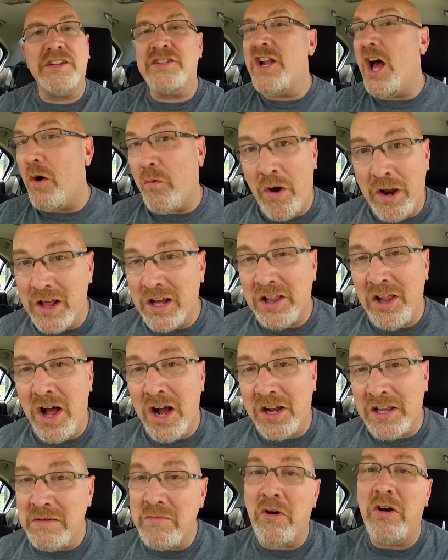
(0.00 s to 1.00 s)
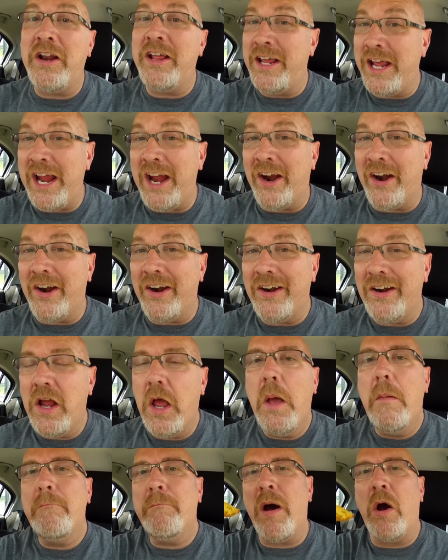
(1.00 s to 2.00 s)
It's not one o'clock in the morning here,
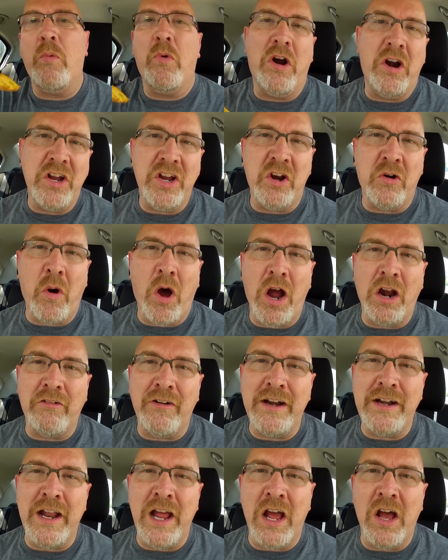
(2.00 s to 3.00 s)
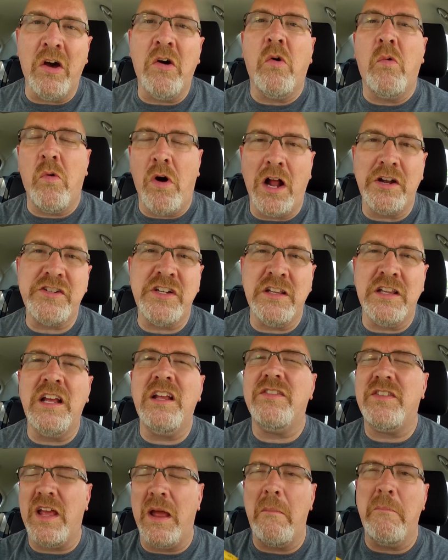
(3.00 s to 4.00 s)
but where you are right now watching
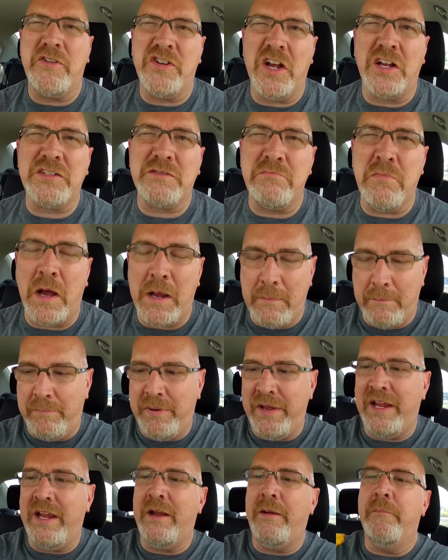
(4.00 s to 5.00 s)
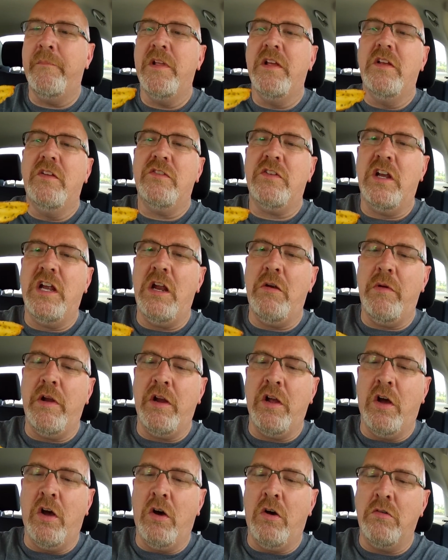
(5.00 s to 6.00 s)
this, it just might be. So here we
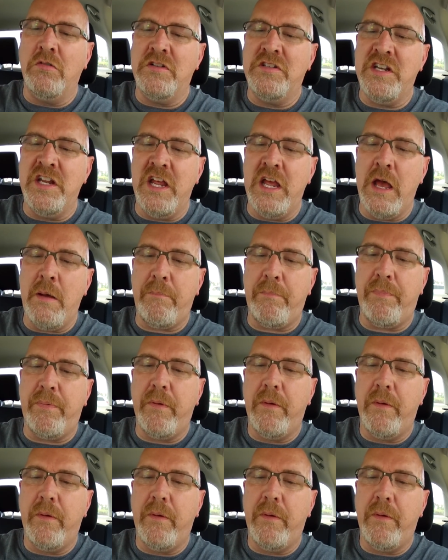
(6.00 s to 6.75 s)
go. Dip.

• • •

The problem
Restrict the output to the lines from the one with "(2.00 s to 3.00 s)" through the last line of the material above. Print them exactly, leaving out every picture.

Output
(2.00 s to 3.00 s)
(3.00 s to 4.00 s)
but where you are right now watching
(4.00 s to 5.00 s)
(5.00 s to 6.00 s)
this, it just might be. So here we
(6.00 s to 6.75 s)
go. Dip.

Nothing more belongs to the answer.